● **Aim of the task**
The whole listing is to be given again without alteration, except that its pictures are dropped.

● **Data provided**
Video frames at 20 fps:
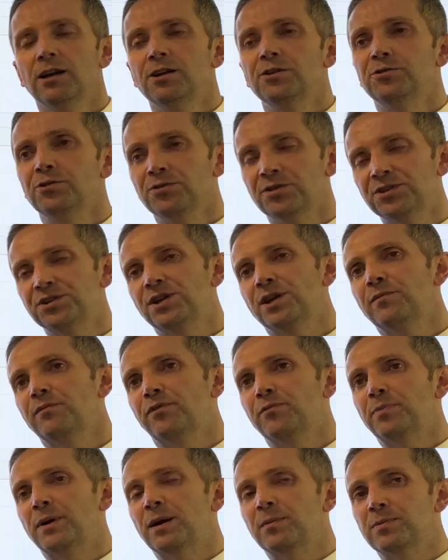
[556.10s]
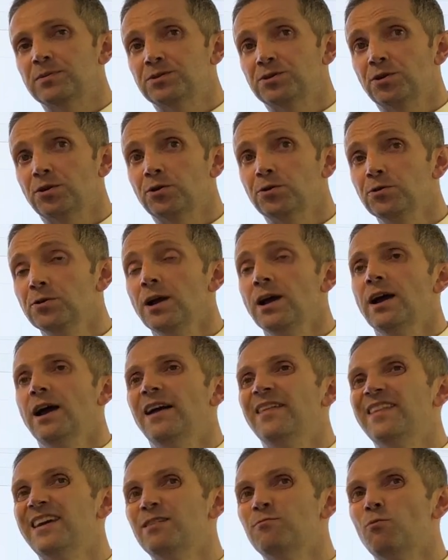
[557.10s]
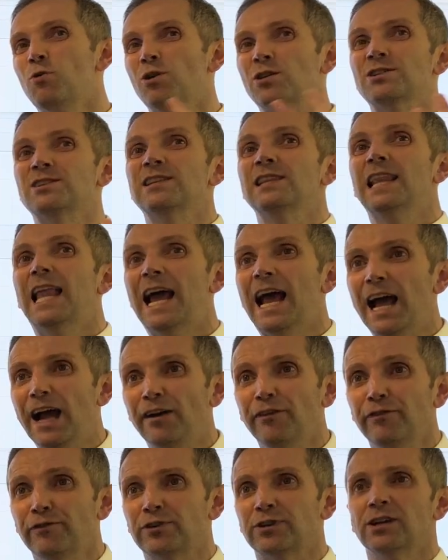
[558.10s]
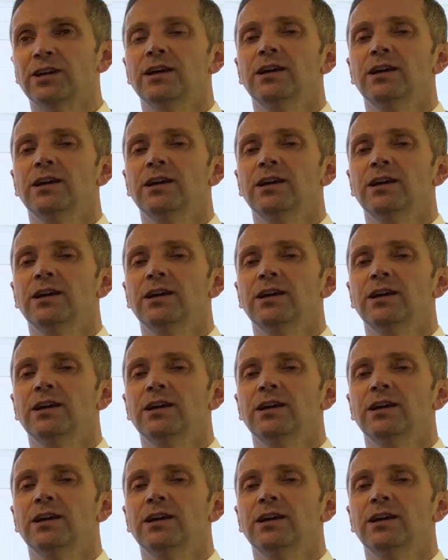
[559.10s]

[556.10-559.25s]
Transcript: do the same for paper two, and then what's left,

● **Your solution**
Video frames at 20 fps:
[556.10s]
[557.10s]
[558.10s]
[559.10s]

[556.10-559.25s]
Transcript: do the same for paper two, and then what's left,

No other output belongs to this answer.